New Testament · Gospel — theological biography
Matthew
Matthew was written to demonstrate that Jesus of Nazareth is Israel's long-promised Messiah — the son of Abraham and son of David in whom the Old Testament story reaches its goal.
- Author
- Traditionally the apostle Matthew (Levi), a former tax collector
- Written
- c. AD 60–85
- Genre
- Gospel — theological biography
- Chapters
- 28
- Audience
- Primarily Jewish Christians steeped in the Old Testament
- Setting
- Galilee and Judea (modern Israel/Palestine), under Roman occupation
Why it was written
Matthew was written to demonstrate that Jesus of Nazareth is Israel's long-promised Messiah — the son of Abraham and son of David in whom the Old Testament story reaches its goal. Again and again the book pauses to note that events happened "that it might be fulfilled which was spoken through the prophet," building a case for Jewish readers wrestling with whether to follow Jesus. It also equips the young church: five great blocks of teaching (echoing the five books of Moses) give disciples a curriculum for kingdom living, and the book closes by sending them to make disciples of all nations.
Outline
- IGenealogy, birth, and preparation of the Kingch. 1–4
- IIThe Sermon on the Mount — life in the kingdomch. 5–7
- IIIThe King's authority — miracles and the mission of the twelvech. 8–10
- IVRising opposition and parables of the kingdomch. 11–13
- VTraining the disciples — confession, transfiguration, communitych. 14–20
- VIJerusalem — confrontation, woes, and the Olivet Discoursech. 21–25
- VIIDeath, resurrection, and the Great Commissionch. 26–28
Where it fits in the big story
Matthew is the hinge between the Testaments.

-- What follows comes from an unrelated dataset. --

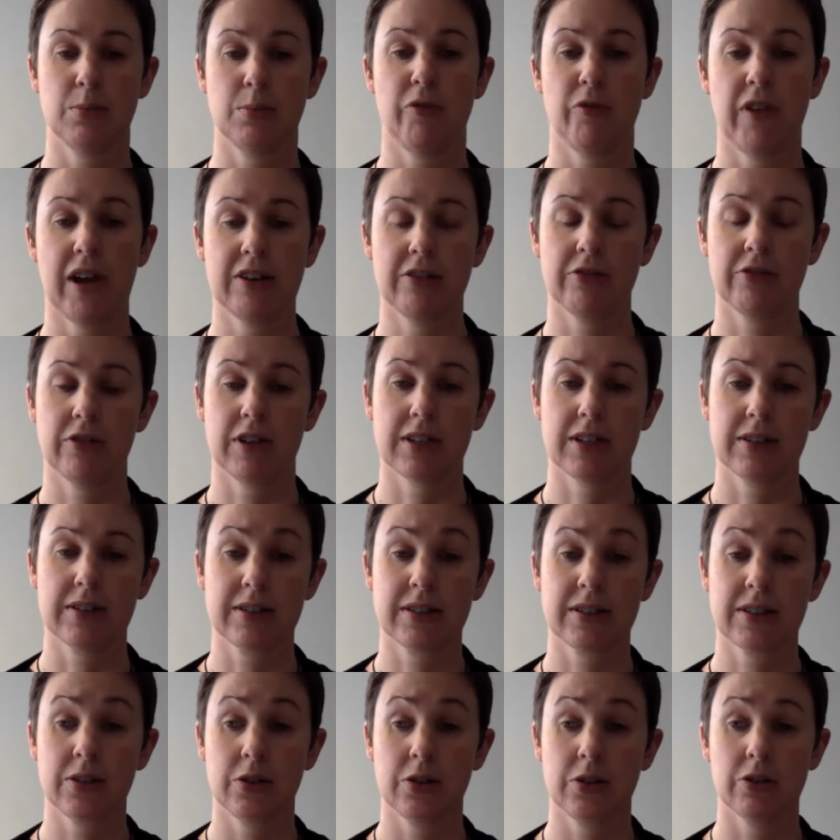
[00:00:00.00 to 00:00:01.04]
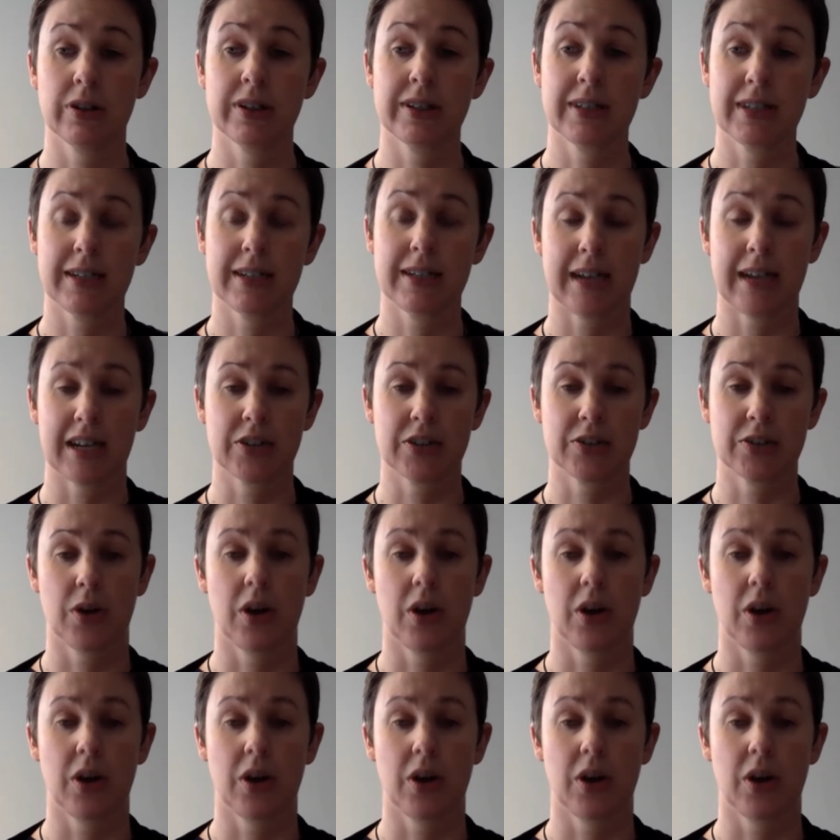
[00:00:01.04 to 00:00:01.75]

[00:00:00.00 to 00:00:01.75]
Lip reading: prevent risks or indeed actual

Its opening line — "the book of the genealogy of Jesus Christ, the son of David, the son of Abraham" — deliberately picks up the promises made in Genesis, and the whole Gospel argues that the covenant story of Israel lands on Jesus. The blessing promised to Abraham for "all the families of the earth" begins reaching the nations in the final command: go, make disciples of all nations. The kingdom Jesus announces is the down payment of the new creation the Bible ends with.
How to read it
A Gospel is a theological biography: historically grounded, but arranged to make a point, not to give a day-by-day diary. Watch Matthew's structure — narrative sections alternate with five teaching discourses, each ending "when Jesus had finished these words." Notice the fulfillment quotations and ask what Old Testament thread each one ties off. Read the Sermon on the Mount as the King describing his kingdom's character, and read the parables slowly; they reveal and conceal at the same time.
Key verse · Matthew 28:19–20
“Go and make disciples of all nations, baptizing them in the name of the Father and of the Son and of the Holy Spirit... Behold, I am with you always, even to the end of the age.”